Targeting DNA expression and hybridization with light: Application to plasmid transfections and antisense oligodeoxynucleotides

To demonstrate a targeting strategy for genetic therapies, we describe the inactivation and site-directed light induction of plasmid expression and oligodeoxynucleotide (ODN) hybridization using the photosensitive caging compound 1-(4,5-dimethoxy-2-nitrophenyl)diazoethane (DMNPE). The technology is based on the covalent attachment of the caging compound, which disrupts DNA bioactivity until light photocleaves the cage and restores DNA to its native bioactive form.; In vivo particle-mediated delivery of caged luciferase plasmids into rat skin showed no expression. However, subsequent exposure of transfected skin sites to 355 nm laser light induced luciferase expression in proportion to the amount of light. Similar results were observed with the transfection of caged plasmids coding for green fluorescent protein (GFP) in HeLa cultures. Linear plasmid expression of GFP mRNA in an in vitro transcription assay was also blocked by caging, but was subsequently restored by exposure to light, suggesting that caging plasmid DNA with DMNPE blocks expression at the level of transcription.; Similar to the light-based control over plasmid bioactivity, the use of this biotechnology to block ODN hybridization and antisense activity was studied. In hybridization studies, DMNPE-caged 20-mer ODNs were hybridized with complementary 30-mer molecular beacons. DNA gel banding patterns and molecular beacon fluorescence measurements were used to assess hybridization of native (non-caged) ODNs, caged ODNs, and caged-light-exposed ODNs. Antisense blockade studies followed a similar design. Caged ODNs designed to block expression of Intracellular Adhesion Molecule-1 (ICAM-1) were transfected into HeLa cells. After light exposure to selected culture dishes, cells were harvested and ICAM-1 levels assayed by immunostaining and flow cytometry.
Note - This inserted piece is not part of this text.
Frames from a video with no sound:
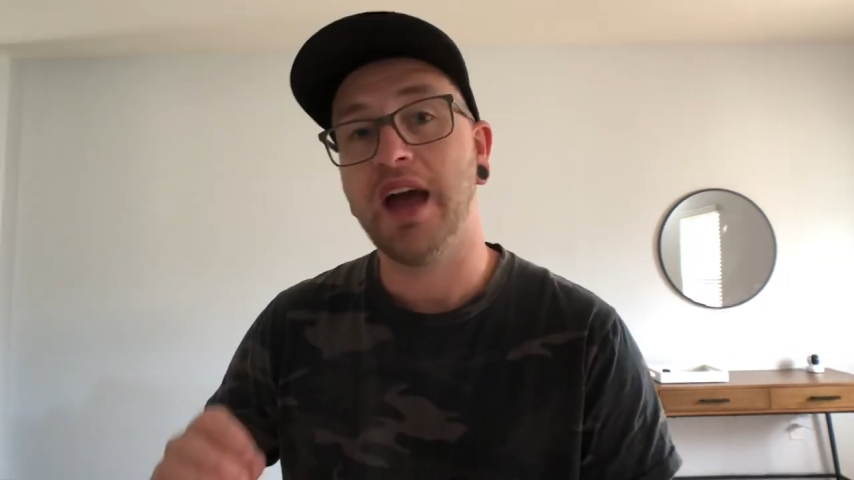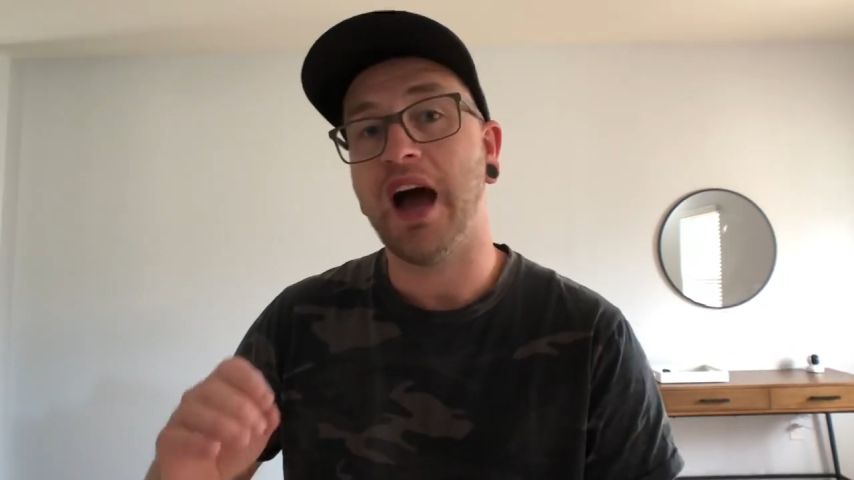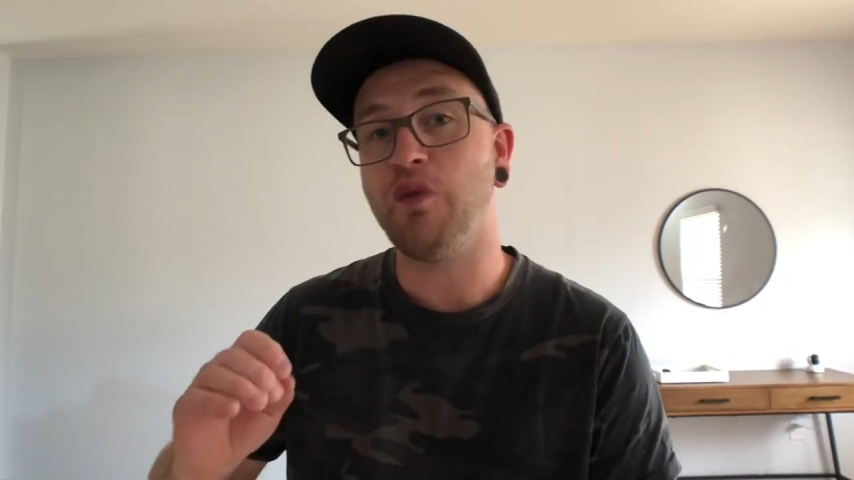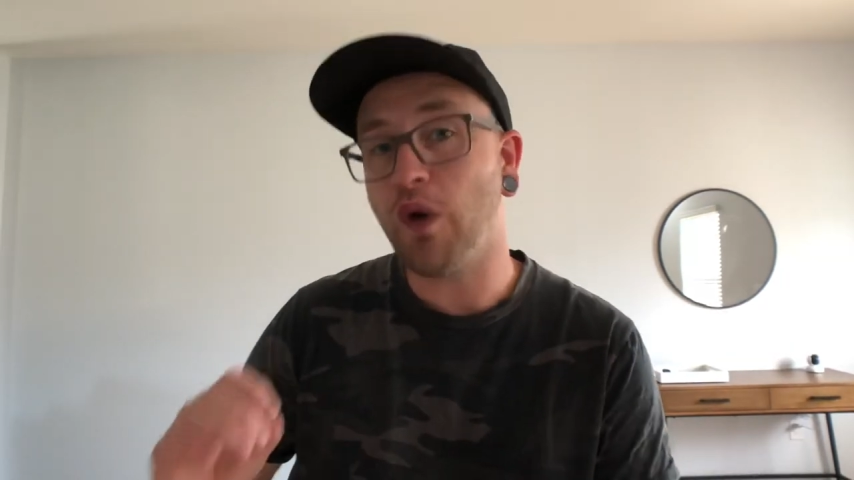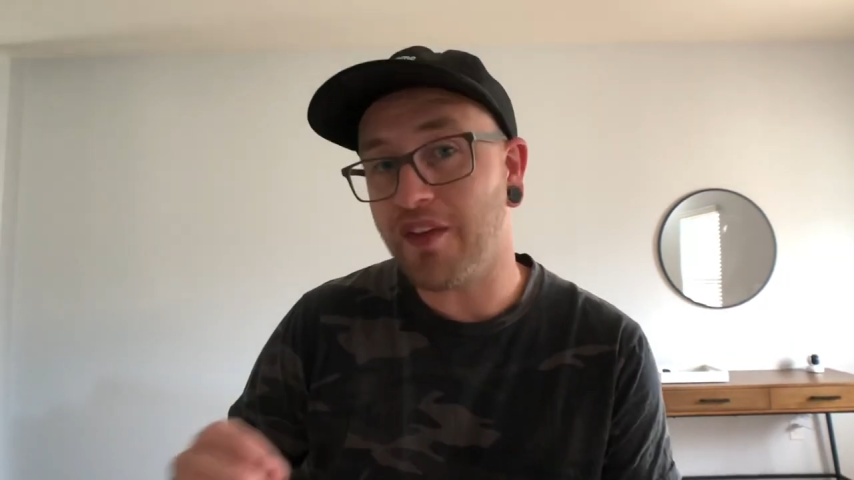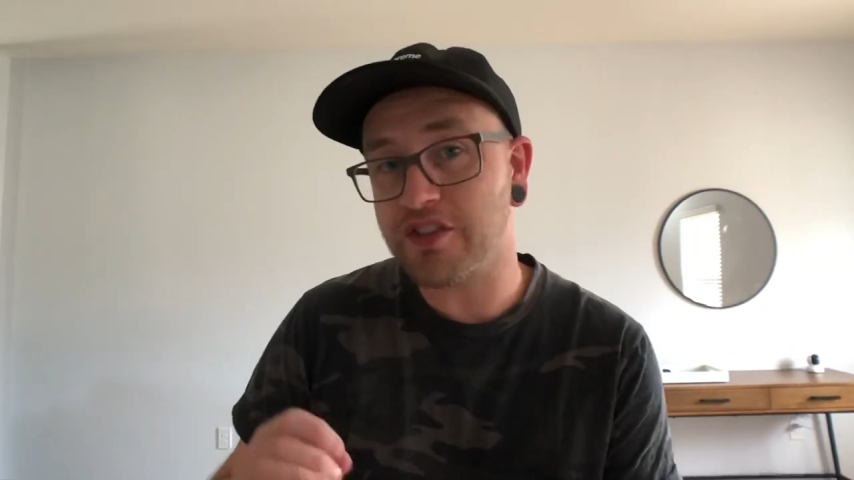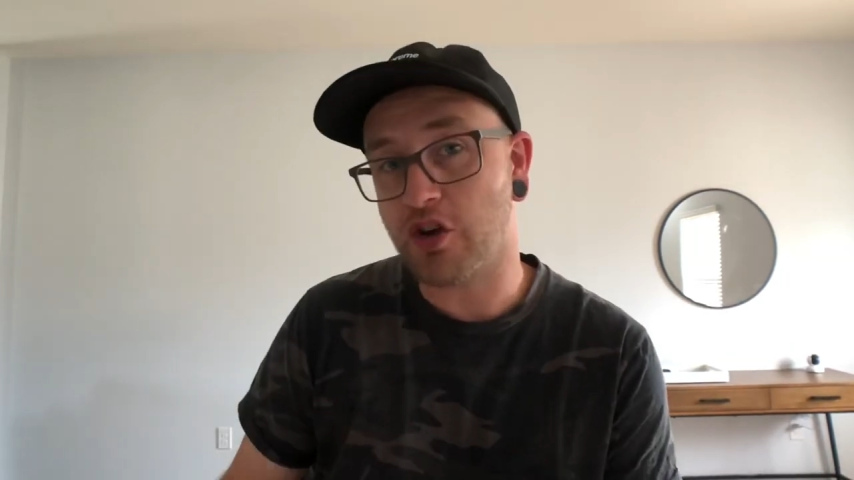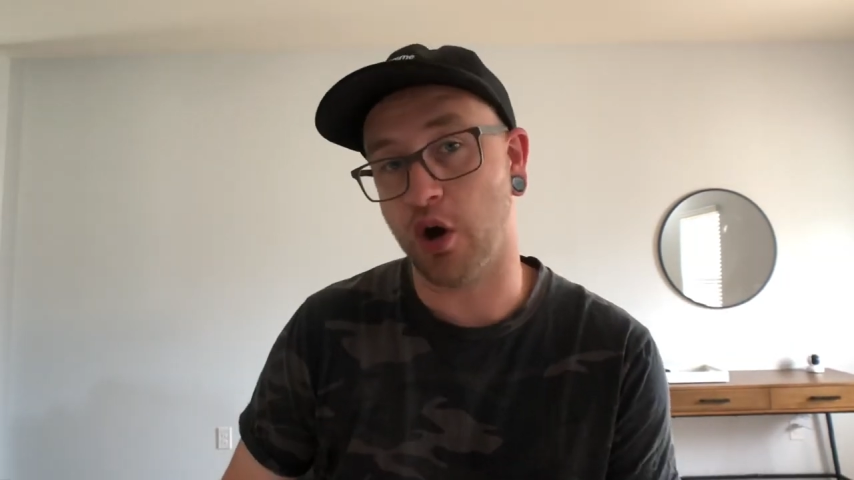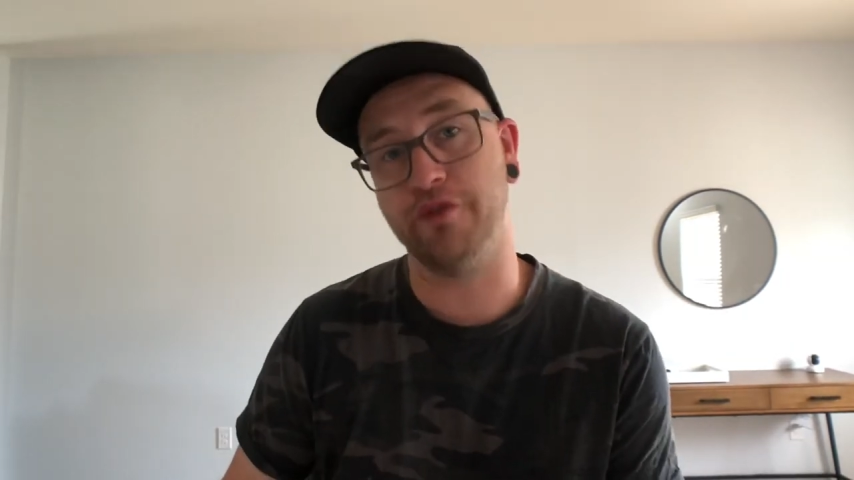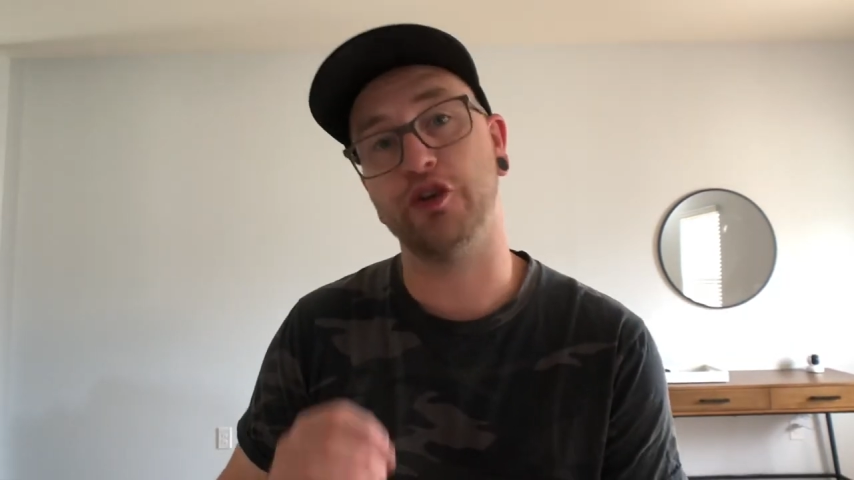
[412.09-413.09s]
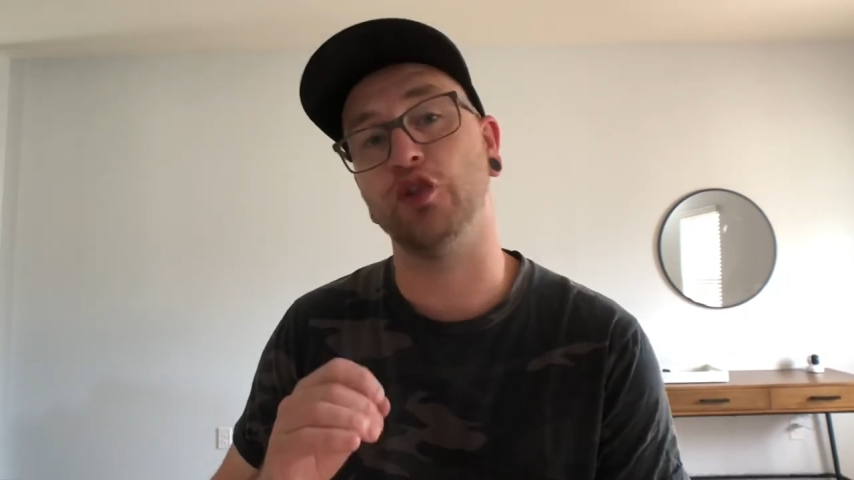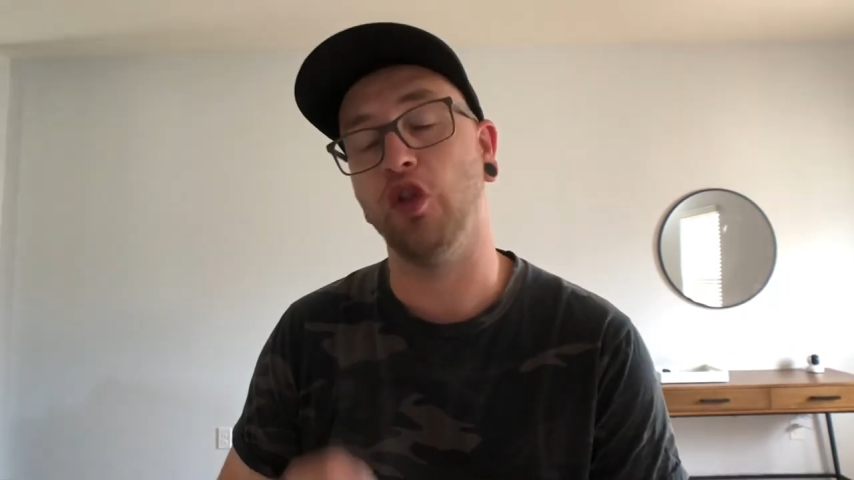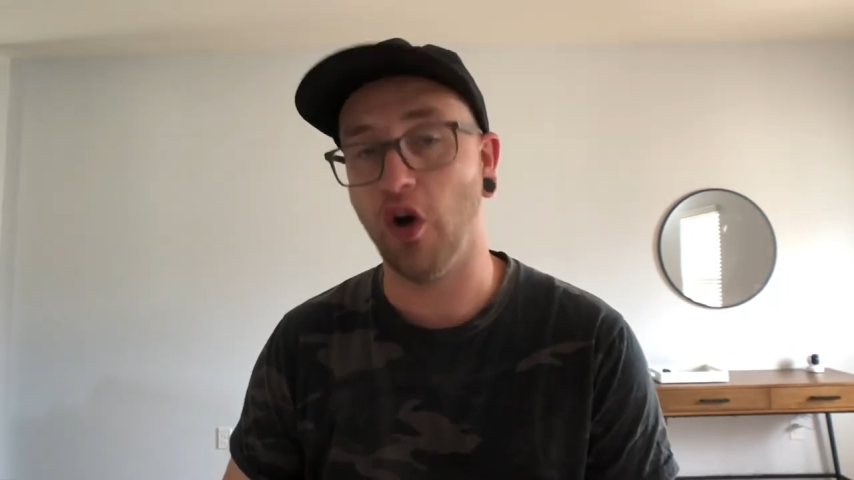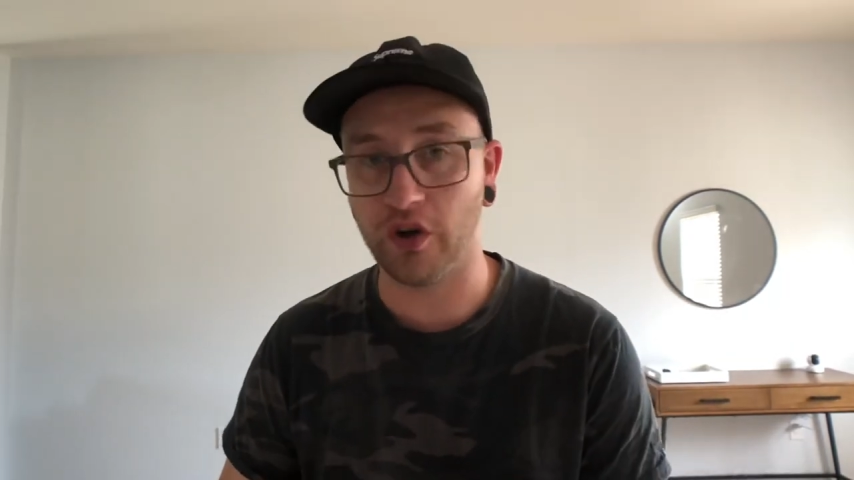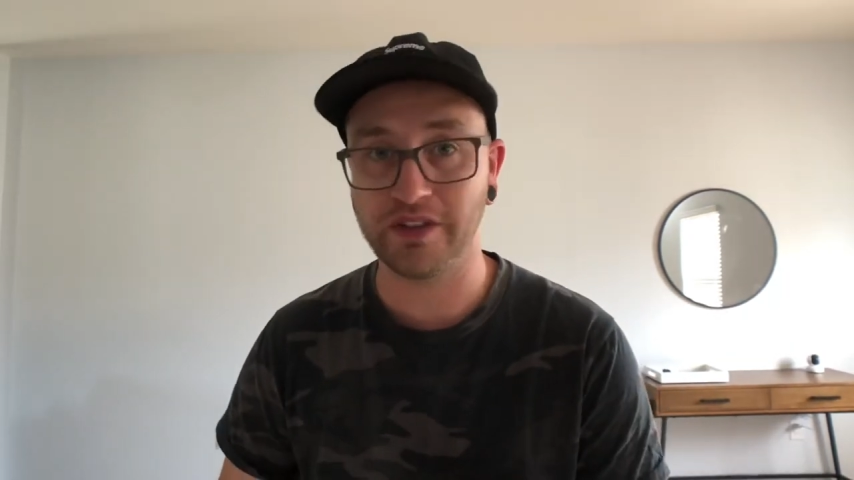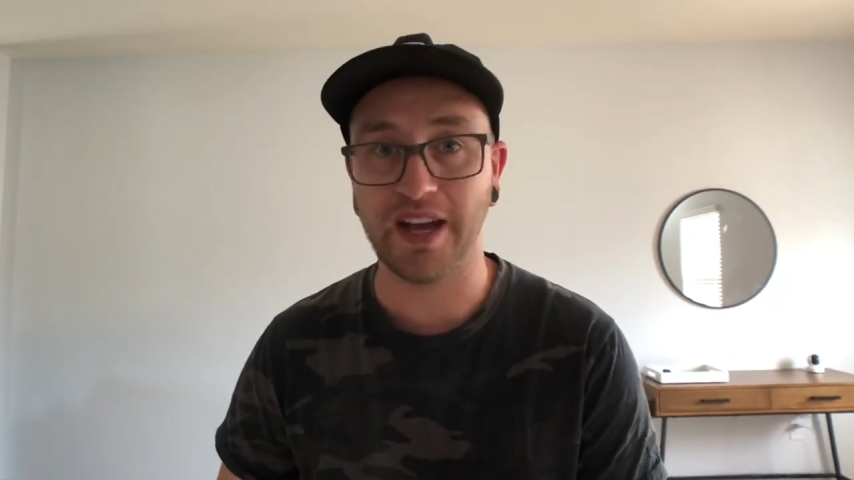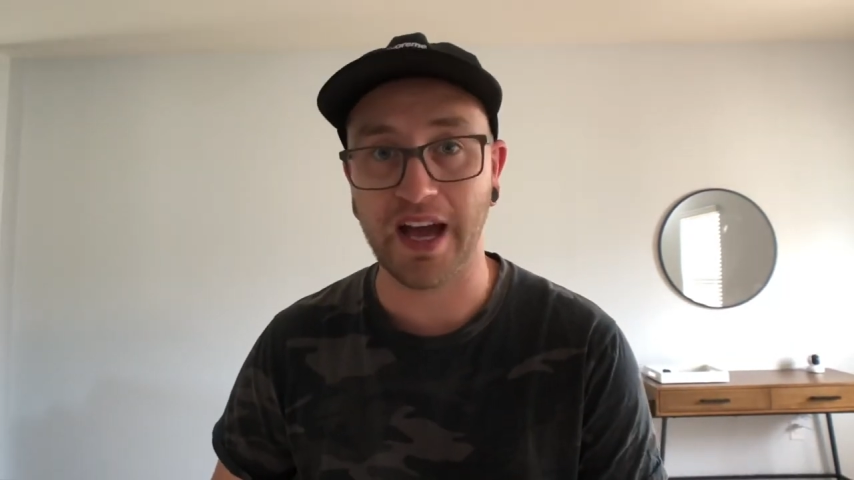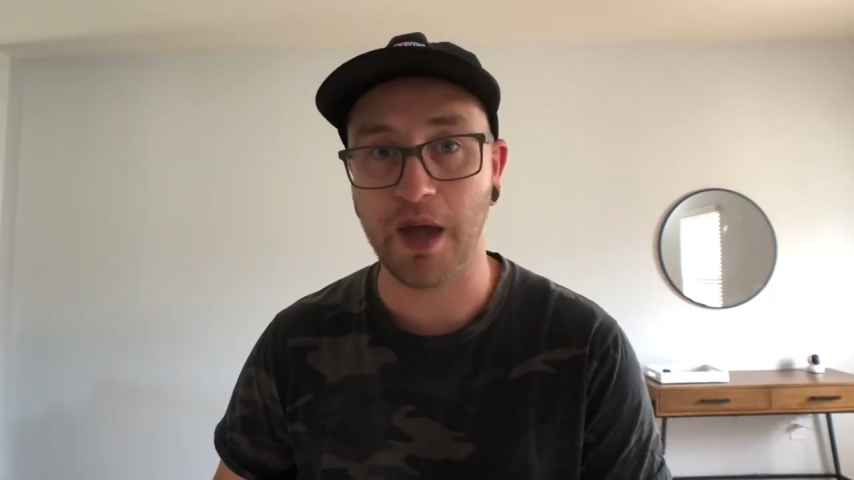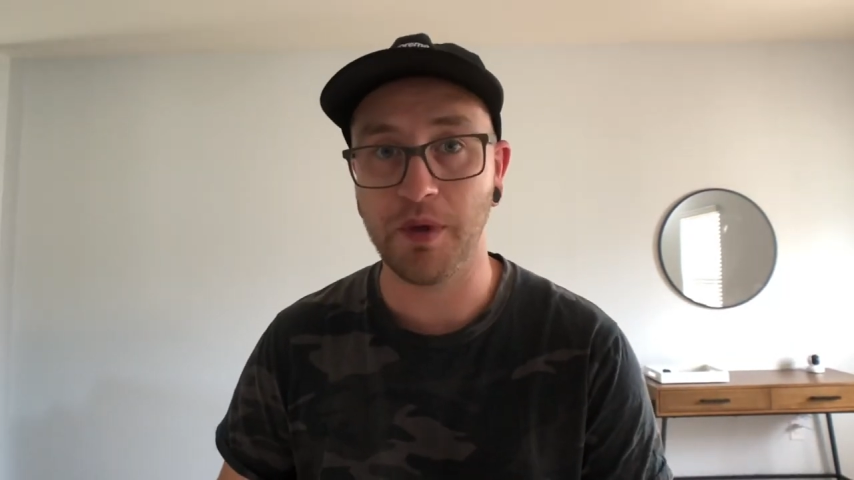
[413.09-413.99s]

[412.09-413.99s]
I've wanted this car for a long time,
Both experimental designs showed a reduction in these DNA bioactivities which could subsequently be restored by light. The complete restoration of intracellular antisense activity was not achieved. Our data indicate that this is due to the low tolerance of the cell culture system to light doses required for complete photoactivation of caged antisense ODNs.; Together these results suggest that this light-based technology can be used as a tool for the spatial and temporal regulation of DNA expression and hybridization. With further developments, this light-inducible strategy may provide a new means to target gene and antisense therapies.